Gas costs cannot be negative. Ordinary OLS often resolves noise by handing two correlated features opposite signs that cancel out; NNLS forbids that and either drives such a coefficient to exactly zero or distributes the signal across the remaining features. The trade-off is that a coefficient sitting at the boundary (zero) is an active constraint, not a fitted value — see the p-value treatment below.

Features that get dropped

A model_params entry is silently dropped when its param_value is constant across the filtered fixtures: the interaction column would be a scalar multiple of opcount, indistinguishable from target_coef. The fit proceeds with the remaining features and emits a dropping extra feature warning (modeling/estimate.py).

Fits that get skipped

A (slice, client) combination is skipped with a warning — and contributes no row to results.csv — when any of:

  • Fewer observations than features plus the intercept plus one.
  • opcount is constant or all-zero (would make target_coef unidentifiable).
  • The NNLS solver itself raises.

If every (spec, slice, client) is skipped, the pipeline raises ModelingError.

Bootstrap inference

Standard errors, confidence intervals, and p-values come from a non-parametric bootstrap over the rows of the design matrix (modeling/results.py). Defaults: bootstrap_iterations: 1000, random_seed: 42 — both configurable under modeling. The resample indices for all iterations are drawn up front so the seed remains deterministic even if some bootstrap fits fail mid-loop.

A bootstrap iteration that raises leaves a row of NaNs in the coefficient matrix; those rows are filtered out before any statistic is computed (failed draws are not treated as boundary hits at zero).

P-values

For each coefficient:

\[ p = \max\!\Big( \tfrac{1}{n_\text{success}},\ \frac{1}{n_\text{success}} \sum_{b=1}^{n_\text{success}} \mathbf{1}[\hat\beta_b \le \epsilon] \Big) \]

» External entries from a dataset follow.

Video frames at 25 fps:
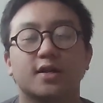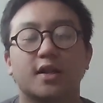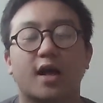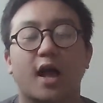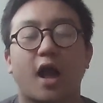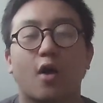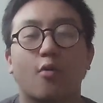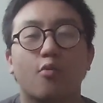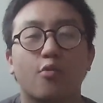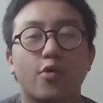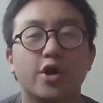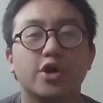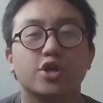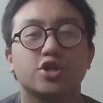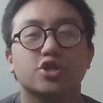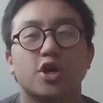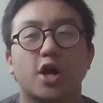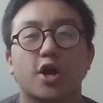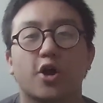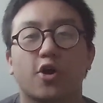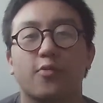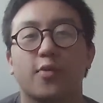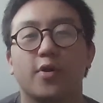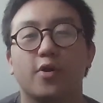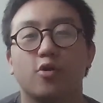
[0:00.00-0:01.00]
I wish
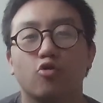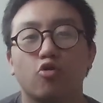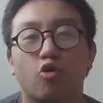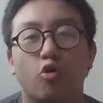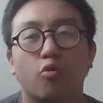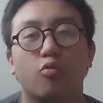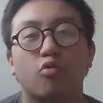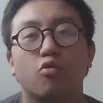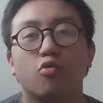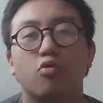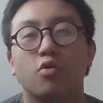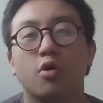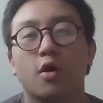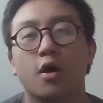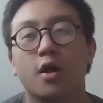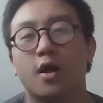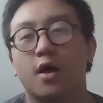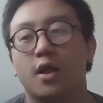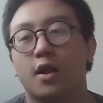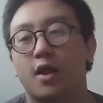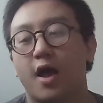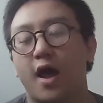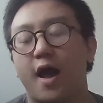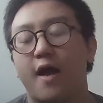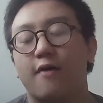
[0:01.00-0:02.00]
I could be normal.
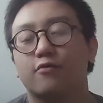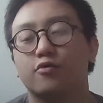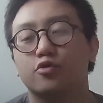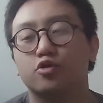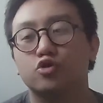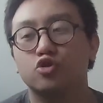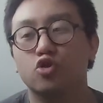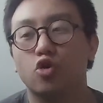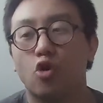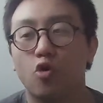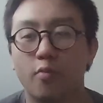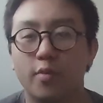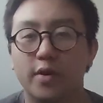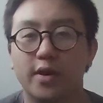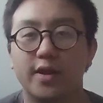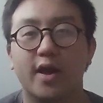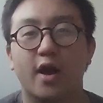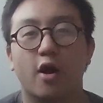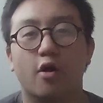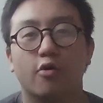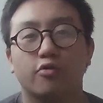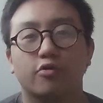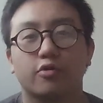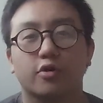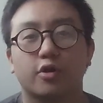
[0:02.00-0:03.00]
I have so many
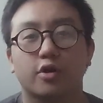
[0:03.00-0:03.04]
health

with ε = 1e-12. The 1/n_success floor honestly reports "below the bootstrap resolution" rather than literally zero. A coefficient that the point estimate already pins at exactly zero gets p = 1.0 (the constraint is active; there's no evidence it's nonzero).

Confidence intervals

conf_int(alpha=0.05) returns the empirical 2.5 / 97.5 percentiles of the successful bootstrap matrix per coefficient — i.e. a percentile bootstrap CI, not a normal-approximation interval.

What lands in results.csv

One row per successful fit, with at minimum:

  • test_name, client_name, target_opcode, and one column per model_by dimension.
  • intercept_runtime_ms, intercept_pvalue.
  • target_coef_runtime_ms, target_coef_pvalue, target_coef_conf_int_low, target_coef_conf_int_high.
  • For each surviving extra feature: <extra>_runtime_ms, <extra>_pvalue, <extra>_conf_int_low, <extra>_conf_int_high.
  • rsquared, rsquared_adj, nobs.

The target_coef_* columns are what the proposal layer routes to the target_coef entry of model_params; the per-extra columns route to the other model_params entries. See Deriving gas params for the conversion step.

Quality gates

After all fits land, the per-client worst-case selector flags any candidate row (poor_fit = True) whose p-value or R² crosses one of:

Knob Default
modeling.poor_fit_p_value_threshold 0.05
modeling.poor_fit_rsquared_threshold 0.5

Poor-fit selections still make it into new_gas.csv (they're the best candidate available for that client) but surface in the proposal report's Poor-fit selections section so reviewers can decide whether to accept, broaden the fixture set, or split the spec.